START LISTED ENTRIES

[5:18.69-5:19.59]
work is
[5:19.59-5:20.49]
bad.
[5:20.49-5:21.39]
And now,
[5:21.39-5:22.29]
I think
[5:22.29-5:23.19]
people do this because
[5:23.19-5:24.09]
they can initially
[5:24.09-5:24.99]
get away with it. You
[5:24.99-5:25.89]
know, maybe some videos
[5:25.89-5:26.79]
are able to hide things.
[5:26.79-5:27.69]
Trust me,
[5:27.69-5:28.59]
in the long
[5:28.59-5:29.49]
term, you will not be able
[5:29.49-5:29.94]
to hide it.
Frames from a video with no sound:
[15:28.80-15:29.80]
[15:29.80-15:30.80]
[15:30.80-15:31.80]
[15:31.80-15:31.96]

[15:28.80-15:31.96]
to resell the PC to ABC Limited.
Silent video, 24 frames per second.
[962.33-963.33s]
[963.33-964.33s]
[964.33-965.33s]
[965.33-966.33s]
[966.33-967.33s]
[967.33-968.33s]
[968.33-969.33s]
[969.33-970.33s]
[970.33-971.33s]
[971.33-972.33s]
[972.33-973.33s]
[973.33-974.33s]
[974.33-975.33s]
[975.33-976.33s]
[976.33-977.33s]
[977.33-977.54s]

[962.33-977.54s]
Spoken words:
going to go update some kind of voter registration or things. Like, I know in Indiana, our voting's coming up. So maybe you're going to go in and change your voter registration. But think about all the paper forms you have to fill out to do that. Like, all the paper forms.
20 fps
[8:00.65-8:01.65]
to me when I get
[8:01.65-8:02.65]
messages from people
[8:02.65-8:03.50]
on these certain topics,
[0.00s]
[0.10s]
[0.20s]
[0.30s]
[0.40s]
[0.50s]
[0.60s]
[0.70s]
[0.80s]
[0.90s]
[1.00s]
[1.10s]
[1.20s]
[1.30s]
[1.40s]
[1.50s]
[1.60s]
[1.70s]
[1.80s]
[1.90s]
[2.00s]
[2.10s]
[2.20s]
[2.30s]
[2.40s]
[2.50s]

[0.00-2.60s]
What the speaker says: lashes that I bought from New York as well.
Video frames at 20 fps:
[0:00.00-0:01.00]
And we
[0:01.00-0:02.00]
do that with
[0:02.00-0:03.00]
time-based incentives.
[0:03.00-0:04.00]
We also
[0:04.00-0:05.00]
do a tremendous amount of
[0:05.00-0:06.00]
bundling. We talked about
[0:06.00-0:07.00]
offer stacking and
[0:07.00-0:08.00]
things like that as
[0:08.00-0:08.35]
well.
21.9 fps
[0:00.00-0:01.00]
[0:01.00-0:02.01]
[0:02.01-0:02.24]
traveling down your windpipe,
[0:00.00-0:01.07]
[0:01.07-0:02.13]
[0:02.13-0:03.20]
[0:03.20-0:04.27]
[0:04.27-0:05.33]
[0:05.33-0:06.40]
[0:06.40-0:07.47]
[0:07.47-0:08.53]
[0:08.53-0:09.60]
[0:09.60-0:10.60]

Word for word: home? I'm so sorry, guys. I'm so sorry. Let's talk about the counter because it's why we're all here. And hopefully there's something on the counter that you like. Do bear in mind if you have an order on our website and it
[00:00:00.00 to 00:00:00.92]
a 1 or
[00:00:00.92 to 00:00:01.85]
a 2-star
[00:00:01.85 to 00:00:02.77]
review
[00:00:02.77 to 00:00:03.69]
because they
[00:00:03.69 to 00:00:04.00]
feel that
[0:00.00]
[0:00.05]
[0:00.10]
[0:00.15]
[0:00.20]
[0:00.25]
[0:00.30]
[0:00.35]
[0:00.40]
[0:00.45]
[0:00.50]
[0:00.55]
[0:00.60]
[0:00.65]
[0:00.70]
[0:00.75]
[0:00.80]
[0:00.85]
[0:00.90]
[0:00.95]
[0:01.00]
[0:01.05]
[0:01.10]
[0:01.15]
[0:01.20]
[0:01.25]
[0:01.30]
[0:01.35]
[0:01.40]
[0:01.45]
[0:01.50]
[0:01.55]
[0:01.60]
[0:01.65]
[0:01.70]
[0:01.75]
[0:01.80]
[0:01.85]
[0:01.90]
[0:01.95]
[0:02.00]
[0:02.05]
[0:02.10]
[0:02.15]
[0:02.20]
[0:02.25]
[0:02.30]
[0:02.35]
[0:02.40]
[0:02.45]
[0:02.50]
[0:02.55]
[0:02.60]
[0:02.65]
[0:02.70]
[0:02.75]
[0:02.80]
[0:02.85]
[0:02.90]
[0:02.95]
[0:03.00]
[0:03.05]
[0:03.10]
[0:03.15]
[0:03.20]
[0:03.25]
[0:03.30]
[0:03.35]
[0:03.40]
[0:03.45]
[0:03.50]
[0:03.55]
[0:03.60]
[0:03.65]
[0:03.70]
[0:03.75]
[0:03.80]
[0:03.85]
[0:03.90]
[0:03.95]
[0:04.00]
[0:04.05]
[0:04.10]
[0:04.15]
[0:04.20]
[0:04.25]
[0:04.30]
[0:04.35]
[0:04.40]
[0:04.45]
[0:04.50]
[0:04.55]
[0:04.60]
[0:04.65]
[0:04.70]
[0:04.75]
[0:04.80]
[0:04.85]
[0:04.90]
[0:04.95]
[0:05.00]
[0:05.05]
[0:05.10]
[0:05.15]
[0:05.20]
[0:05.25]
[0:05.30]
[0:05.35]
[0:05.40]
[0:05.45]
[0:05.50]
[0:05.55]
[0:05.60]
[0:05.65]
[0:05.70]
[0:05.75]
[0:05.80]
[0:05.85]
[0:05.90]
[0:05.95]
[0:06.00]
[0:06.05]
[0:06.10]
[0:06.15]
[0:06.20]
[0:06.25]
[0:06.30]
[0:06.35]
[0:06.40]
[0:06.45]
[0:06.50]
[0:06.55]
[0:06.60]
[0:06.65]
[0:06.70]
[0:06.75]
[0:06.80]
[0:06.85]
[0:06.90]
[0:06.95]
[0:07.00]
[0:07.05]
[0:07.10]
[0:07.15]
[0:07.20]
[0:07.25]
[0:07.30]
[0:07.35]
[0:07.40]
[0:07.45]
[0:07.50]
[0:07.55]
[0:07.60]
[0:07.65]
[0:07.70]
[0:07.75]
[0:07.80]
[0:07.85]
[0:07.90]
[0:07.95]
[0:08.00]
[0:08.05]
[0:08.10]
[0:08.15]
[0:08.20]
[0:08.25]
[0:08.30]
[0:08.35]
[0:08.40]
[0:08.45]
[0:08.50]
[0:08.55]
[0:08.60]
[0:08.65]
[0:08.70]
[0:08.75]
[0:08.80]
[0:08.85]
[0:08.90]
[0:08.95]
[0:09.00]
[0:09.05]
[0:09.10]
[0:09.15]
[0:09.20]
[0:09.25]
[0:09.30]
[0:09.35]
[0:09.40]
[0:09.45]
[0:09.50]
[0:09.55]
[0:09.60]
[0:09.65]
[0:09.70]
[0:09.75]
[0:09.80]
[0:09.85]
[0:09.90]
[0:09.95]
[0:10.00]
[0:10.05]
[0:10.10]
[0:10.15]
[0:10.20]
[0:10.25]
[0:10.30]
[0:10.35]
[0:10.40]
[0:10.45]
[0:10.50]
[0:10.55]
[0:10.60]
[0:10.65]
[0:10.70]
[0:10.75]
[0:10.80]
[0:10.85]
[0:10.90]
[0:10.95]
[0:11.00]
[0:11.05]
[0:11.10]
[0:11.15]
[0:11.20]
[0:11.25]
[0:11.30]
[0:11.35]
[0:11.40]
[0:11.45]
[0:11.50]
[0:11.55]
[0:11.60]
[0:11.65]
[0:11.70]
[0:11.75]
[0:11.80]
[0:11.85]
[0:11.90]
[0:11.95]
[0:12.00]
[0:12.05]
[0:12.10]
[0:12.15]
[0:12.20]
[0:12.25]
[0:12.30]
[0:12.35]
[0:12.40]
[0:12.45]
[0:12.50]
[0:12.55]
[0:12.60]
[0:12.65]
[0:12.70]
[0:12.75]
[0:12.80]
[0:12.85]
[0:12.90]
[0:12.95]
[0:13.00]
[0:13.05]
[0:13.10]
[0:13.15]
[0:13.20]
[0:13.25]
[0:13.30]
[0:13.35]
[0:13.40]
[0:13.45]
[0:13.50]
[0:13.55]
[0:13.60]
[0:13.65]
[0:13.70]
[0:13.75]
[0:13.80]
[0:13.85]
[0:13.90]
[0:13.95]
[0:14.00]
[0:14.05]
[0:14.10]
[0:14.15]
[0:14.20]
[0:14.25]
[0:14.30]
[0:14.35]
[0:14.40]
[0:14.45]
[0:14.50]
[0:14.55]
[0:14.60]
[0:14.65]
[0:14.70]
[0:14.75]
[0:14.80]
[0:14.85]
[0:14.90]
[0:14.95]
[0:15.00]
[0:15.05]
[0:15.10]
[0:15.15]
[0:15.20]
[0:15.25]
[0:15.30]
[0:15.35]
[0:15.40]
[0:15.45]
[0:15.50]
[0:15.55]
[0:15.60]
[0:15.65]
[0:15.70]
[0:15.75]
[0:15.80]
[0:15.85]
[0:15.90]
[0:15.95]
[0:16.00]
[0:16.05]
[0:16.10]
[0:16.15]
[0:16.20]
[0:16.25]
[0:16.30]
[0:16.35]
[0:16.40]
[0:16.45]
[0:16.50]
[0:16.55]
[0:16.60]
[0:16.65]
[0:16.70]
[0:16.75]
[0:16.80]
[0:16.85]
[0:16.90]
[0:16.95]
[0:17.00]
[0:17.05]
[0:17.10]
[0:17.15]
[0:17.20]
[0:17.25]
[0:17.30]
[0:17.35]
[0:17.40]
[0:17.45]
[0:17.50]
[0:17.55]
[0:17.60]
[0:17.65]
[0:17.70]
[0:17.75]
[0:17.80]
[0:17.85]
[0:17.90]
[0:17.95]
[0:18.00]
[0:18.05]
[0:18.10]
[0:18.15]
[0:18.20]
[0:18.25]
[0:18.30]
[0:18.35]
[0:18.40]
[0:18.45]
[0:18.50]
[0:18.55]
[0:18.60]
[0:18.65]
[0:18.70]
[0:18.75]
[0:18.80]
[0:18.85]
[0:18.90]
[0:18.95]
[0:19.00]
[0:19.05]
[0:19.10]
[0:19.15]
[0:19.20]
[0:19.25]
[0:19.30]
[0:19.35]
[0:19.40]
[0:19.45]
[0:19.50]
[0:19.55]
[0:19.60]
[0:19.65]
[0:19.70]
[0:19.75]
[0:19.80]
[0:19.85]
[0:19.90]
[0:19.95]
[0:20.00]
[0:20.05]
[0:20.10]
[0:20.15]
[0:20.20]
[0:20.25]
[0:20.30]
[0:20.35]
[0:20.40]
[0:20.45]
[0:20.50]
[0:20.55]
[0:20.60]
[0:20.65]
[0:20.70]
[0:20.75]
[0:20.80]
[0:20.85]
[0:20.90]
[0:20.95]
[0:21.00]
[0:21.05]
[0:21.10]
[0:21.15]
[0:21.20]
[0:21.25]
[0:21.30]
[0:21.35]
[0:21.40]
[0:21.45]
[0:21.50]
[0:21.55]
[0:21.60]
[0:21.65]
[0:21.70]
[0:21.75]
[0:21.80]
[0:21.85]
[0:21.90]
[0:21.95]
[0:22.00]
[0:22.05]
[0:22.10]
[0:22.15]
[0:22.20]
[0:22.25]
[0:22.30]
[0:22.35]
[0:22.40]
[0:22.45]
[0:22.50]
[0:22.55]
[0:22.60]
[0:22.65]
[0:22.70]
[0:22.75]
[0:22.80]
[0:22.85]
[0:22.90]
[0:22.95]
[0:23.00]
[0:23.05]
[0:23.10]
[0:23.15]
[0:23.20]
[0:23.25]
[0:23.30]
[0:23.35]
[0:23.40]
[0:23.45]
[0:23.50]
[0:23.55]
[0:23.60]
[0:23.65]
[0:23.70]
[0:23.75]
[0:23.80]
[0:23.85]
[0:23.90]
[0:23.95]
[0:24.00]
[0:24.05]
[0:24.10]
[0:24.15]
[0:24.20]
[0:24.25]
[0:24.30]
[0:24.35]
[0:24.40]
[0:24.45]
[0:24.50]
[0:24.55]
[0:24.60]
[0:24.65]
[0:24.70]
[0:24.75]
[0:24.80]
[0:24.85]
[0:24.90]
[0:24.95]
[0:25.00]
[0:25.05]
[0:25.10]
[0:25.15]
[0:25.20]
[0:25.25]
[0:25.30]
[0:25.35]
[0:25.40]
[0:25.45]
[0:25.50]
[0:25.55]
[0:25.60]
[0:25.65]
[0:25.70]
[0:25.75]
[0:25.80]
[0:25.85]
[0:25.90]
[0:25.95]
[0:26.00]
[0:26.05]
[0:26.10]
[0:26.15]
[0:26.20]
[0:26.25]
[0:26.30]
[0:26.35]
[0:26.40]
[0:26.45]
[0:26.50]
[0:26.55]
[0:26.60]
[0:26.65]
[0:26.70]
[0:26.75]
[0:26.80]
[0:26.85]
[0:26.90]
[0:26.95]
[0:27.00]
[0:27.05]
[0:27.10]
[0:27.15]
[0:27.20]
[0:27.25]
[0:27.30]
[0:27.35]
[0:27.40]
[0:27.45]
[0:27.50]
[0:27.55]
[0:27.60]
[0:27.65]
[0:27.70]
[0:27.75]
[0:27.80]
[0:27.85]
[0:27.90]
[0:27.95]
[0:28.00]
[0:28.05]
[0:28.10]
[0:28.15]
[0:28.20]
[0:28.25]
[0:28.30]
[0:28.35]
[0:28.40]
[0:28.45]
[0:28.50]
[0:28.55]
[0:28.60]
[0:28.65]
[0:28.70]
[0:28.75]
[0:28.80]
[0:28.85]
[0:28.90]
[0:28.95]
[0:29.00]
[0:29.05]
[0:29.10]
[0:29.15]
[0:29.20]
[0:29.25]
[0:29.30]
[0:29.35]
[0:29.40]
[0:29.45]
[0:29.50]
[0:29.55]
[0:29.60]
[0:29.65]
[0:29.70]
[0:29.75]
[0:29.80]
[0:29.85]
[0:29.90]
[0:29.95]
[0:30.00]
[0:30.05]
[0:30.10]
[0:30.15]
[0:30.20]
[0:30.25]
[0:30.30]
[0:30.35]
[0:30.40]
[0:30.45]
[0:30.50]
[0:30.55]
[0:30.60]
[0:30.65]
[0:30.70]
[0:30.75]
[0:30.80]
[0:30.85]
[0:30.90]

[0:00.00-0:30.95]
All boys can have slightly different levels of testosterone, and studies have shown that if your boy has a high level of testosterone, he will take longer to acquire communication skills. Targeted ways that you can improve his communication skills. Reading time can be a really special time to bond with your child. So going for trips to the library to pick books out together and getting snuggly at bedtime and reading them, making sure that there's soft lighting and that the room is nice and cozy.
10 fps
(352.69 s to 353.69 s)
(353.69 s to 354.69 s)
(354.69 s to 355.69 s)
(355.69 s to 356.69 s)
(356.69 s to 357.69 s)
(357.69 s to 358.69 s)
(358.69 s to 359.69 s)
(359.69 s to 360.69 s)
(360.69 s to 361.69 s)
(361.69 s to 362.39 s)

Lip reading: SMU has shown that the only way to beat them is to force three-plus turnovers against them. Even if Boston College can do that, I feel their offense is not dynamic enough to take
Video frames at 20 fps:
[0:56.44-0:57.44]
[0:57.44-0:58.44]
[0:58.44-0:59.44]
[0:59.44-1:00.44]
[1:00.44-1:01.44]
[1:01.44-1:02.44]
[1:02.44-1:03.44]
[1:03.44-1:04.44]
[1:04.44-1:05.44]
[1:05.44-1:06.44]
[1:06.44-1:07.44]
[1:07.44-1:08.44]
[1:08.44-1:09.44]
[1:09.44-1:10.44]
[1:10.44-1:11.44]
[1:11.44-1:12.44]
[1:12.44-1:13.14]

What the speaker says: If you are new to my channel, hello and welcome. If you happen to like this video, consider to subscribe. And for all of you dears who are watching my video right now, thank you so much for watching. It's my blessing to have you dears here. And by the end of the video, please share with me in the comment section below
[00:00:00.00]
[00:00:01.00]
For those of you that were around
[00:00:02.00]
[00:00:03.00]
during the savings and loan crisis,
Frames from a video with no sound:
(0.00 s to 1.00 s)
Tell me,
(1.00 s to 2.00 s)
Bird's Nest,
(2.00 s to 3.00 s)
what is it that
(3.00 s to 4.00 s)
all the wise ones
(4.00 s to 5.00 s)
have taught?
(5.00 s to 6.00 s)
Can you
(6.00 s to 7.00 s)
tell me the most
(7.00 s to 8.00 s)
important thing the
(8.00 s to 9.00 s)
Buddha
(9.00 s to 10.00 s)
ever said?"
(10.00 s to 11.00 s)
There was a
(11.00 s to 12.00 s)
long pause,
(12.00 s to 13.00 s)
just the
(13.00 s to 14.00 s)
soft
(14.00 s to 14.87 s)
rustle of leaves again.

END LISTED ENTRIES

## INSTRUCTIONS FOR THE TASK
The range runs from the line above containing "[965.33-966.33s]" to the line containing "[0:05.33-0:06.40]", inclusive. Restate those lines word for word and no others.

## COMPLETED EXERCISE
[965.33-966.33s]
[966.33-967.33s]
[967.33-968.33s]
[968.33-969.33s]
[969.33-970.33s]
[970.33-971.33s]
[971.33-972.33s]
[972.33-973.33s]
[973.33-974.33s]
[974.33-975.33s]
[975.33-976.33s]
[976.33-977.33s]
[977.33-977.54s]

[962.33-977.54s]
Spoken words:
going to go update some kind of voter registration or things. Like, I know in Indiana, our voting's coming up. So maybe you're going to go in and change your voter registration. But think about all the paper forms you have to fill out to do that. Like, all the paper forms.
20 fps
[8:00.65-8:01.65]
to me when I get
[8:01.65-8:02.65]
messages from people
[8:02.65-8:03.50]
on these certain topics,
[0.00s]
[0.10s]
[0.20s]
[0.30s]
[0.40s]
[0.50s]
[0.60s]
[0.70s]
[0.80s]
[0.90s]
[1.00s]
[1.10s]
[1.20s]
[1.30s]
[1.40s]
[1.50s]
[1.60s]
[1.70s]
[1.80s]
[1.90s]
[2.00s]
[2.10s]
[2.20s]
[2.30s]
[2.40s]
[2.50s]

[0.00-2.60s]
What the speaker says: lashes that I bought from New York as well.
Video frames at 20 fps:
[0:00.00-0:01.00]
And we
[0:01.00-0:02.00]
do that with
[0:02.00-0:03.00]
time-based incentives.
[0:03.00-0:04.00]
We also
[0:04.00-0:05.00]
do a tremendous amount of
[0:05.00-0:06.00]
bundling. We talked about
[0:06.00-0:07.00]
offer stacking and
[0:07.00-0:08.00]
things like that as
[0:08.00-0:08.35]
well.
21.9 fps
[0:00.00-0:01.00]
[0:01.00-0:02.01]
[0:02.01-0:02.24]
traveling down your windpipe,
[0:00.00-0:01.07]
[0:01.07-0:02.13]
[0:02.13-0:03.20]
[0:03.20-0:04.27]
[0:04.27-0:05.33]
[0:05.33-0:06.40]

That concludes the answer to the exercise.